In the past three years, Glaze and his small facilities team have tested 21 school districts for the presence of radon. They place monitors in multiple locations – classrooms, offices, cafeterias, gyms, computer labs, etc. – wait for a few days and then collect the monitors and send them to a lab. If levels are above the acceptable level for schools, they re-test those locations. If levels are still unacceptable, Glaze starts talking with school administrators about radon mitigation, which could involve sealing cracks, ventilation or installing barriers. And these mitigation efforts all cost money for schools. Glaze said historically, many Oregon school districts have tight budgets. “Finding additional thousands of dollars, especially for small, rural districts, to fix a problem a district didn’t know they had until we tested can be a real challenge,” Glaze said.
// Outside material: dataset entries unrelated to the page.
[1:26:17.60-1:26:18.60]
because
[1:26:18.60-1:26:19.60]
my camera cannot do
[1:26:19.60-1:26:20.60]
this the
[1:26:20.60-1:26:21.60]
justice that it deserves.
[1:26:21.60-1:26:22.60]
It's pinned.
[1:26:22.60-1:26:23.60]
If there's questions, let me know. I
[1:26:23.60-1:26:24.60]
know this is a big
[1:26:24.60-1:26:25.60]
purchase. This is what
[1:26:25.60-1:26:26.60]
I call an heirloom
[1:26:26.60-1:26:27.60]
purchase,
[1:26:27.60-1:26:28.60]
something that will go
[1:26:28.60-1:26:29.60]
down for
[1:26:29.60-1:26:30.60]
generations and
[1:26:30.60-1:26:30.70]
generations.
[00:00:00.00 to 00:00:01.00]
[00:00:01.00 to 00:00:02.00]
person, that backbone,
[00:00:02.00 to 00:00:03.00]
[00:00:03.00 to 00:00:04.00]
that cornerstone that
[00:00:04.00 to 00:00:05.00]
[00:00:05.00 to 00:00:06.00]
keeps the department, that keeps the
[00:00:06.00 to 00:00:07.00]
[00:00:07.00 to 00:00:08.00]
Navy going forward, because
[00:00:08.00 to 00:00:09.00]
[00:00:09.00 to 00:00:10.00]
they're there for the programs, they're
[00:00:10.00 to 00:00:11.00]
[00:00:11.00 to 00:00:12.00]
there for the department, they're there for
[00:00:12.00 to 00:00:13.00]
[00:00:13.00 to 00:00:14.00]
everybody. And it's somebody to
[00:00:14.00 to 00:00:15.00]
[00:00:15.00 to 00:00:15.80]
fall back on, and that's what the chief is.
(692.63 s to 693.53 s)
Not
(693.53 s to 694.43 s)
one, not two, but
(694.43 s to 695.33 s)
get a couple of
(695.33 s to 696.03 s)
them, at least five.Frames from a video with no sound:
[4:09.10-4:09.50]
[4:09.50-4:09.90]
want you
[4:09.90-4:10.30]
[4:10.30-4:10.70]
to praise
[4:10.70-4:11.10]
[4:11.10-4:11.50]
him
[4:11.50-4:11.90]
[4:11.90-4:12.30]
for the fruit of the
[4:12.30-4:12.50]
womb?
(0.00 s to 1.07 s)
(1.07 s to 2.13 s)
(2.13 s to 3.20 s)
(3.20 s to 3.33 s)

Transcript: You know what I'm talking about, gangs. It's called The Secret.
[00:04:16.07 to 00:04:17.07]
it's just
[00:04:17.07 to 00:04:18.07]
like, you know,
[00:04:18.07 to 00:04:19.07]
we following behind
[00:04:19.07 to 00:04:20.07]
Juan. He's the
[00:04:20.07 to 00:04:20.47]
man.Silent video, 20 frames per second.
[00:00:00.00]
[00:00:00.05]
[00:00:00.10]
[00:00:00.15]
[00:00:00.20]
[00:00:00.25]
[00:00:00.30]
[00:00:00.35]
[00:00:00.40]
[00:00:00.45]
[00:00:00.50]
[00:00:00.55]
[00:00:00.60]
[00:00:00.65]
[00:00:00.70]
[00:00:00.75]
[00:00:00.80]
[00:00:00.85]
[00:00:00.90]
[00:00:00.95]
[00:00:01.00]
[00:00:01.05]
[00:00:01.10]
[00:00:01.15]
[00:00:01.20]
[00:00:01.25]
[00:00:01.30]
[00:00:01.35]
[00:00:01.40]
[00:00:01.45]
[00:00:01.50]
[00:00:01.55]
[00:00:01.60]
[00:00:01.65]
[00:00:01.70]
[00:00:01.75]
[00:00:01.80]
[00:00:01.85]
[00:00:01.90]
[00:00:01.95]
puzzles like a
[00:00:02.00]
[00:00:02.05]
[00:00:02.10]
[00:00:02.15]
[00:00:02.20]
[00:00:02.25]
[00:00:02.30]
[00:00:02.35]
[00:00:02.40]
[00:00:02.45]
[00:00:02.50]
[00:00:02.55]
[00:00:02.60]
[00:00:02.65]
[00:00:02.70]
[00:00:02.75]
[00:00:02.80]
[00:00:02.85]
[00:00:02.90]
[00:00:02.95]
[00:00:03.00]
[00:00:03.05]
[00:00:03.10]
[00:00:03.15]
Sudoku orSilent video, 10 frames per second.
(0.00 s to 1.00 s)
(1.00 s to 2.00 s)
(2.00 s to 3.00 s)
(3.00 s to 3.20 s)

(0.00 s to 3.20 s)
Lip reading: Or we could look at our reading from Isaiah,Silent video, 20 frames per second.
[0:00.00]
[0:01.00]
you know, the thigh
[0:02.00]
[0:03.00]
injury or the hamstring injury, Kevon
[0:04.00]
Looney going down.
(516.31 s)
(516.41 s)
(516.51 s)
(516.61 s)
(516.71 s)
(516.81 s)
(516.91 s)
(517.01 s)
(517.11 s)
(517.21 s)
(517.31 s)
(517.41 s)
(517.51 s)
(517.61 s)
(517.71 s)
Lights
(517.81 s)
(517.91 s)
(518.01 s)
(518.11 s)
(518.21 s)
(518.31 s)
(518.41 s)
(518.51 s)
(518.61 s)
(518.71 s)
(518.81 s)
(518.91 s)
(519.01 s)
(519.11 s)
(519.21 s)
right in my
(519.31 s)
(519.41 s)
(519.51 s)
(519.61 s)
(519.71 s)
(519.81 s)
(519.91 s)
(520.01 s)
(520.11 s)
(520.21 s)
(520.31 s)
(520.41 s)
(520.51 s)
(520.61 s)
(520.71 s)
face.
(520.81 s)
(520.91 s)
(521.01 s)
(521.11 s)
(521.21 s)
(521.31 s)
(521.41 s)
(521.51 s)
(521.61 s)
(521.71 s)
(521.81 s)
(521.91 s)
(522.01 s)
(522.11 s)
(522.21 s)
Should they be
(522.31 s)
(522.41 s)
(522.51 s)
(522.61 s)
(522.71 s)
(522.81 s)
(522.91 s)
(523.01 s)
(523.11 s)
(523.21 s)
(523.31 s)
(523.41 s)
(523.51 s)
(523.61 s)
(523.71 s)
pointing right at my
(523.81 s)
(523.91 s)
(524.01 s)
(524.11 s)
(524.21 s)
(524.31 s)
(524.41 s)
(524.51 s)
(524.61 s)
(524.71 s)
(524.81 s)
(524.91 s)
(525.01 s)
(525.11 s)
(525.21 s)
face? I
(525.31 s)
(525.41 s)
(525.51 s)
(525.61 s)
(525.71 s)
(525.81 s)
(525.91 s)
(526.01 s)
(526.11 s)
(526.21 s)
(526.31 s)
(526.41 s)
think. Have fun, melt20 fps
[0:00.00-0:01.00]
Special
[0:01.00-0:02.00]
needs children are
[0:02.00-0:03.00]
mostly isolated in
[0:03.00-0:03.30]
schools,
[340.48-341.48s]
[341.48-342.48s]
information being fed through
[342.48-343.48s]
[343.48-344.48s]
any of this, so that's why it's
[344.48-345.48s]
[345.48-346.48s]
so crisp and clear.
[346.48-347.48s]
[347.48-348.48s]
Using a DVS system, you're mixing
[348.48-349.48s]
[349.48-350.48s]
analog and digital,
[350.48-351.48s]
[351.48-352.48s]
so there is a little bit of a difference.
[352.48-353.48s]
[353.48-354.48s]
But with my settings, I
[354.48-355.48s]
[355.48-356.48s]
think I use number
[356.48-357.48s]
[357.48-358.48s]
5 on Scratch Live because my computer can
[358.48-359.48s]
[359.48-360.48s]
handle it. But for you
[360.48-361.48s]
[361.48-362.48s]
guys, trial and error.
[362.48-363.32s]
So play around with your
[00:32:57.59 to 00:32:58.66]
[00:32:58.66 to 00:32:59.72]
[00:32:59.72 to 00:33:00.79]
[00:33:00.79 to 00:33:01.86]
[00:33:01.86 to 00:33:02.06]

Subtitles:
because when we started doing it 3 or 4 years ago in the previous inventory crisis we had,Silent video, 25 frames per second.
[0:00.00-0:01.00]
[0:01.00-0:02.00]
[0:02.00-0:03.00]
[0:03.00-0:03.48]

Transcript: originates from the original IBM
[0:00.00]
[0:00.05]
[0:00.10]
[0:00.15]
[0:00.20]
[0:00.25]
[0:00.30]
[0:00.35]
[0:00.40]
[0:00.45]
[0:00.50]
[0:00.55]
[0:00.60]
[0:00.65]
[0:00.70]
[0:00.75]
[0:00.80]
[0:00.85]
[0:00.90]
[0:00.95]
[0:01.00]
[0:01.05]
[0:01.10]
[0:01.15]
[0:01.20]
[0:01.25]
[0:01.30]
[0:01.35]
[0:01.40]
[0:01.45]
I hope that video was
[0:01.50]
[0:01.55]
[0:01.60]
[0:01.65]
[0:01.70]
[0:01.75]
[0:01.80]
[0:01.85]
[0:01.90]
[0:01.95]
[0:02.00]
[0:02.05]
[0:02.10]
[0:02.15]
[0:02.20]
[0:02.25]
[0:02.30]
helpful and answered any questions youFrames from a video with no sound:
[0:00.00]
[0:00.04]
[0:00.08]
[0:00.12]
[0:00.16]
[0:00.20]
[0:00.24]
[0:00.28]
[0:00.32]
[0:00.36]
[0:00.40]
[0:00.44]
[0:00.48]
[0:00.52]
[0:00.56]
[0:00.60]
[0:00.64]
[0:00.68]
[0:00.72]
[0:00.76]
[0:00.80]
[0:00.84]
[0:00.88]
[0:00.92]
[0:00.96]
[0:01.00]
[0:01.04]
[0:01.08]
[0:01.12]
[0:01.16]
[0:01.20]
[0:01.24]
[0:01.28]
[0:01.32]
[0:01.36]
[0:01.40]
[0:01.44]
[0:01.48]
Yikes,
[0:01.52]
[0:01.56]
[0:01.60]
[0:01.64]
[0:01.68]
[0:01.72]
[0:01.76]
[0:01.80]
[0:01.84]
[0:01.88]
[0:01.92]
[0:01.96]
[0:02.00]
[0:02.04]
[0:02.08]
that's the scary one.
All of Glaze’s work has gotten noticed – he was recently asked by the EPA division out of Seattle to present on a March 16th webinar entitled “Radon in Schools: EPA Tools for Schools and Case Studies” hosted by The Conference of Radiation Control Program Directors and The American Association of Radon Scientists and Technologists. Glaze will present about radon testing in Oregon schools and how the IMESD provided leadership and support to this effort throughout Northeastern Oregon and Oregon in general.
Dr. Mark Mulvihill, IMESD Superintendent, said Glaze has done a tremendous amount of work across Oregon to improve awareness about radon testing in schools and to develop and implement effective and efficient school testing protocols. “Larry has emerged as the “go to” radon expert in K-12 education. He has made a name for himself across the state,” Mulvihill said.
When his IMESD coworkers fondly refer to him as the Radon Man, Glaze takes it all in stride. He would like people to know that radon in schools is a very important issue as it relates to indoor air quality. “We are all concerned about school safety, and radon is definitely something we need to address for the personal health of children and staff in our schools,” Glaze said.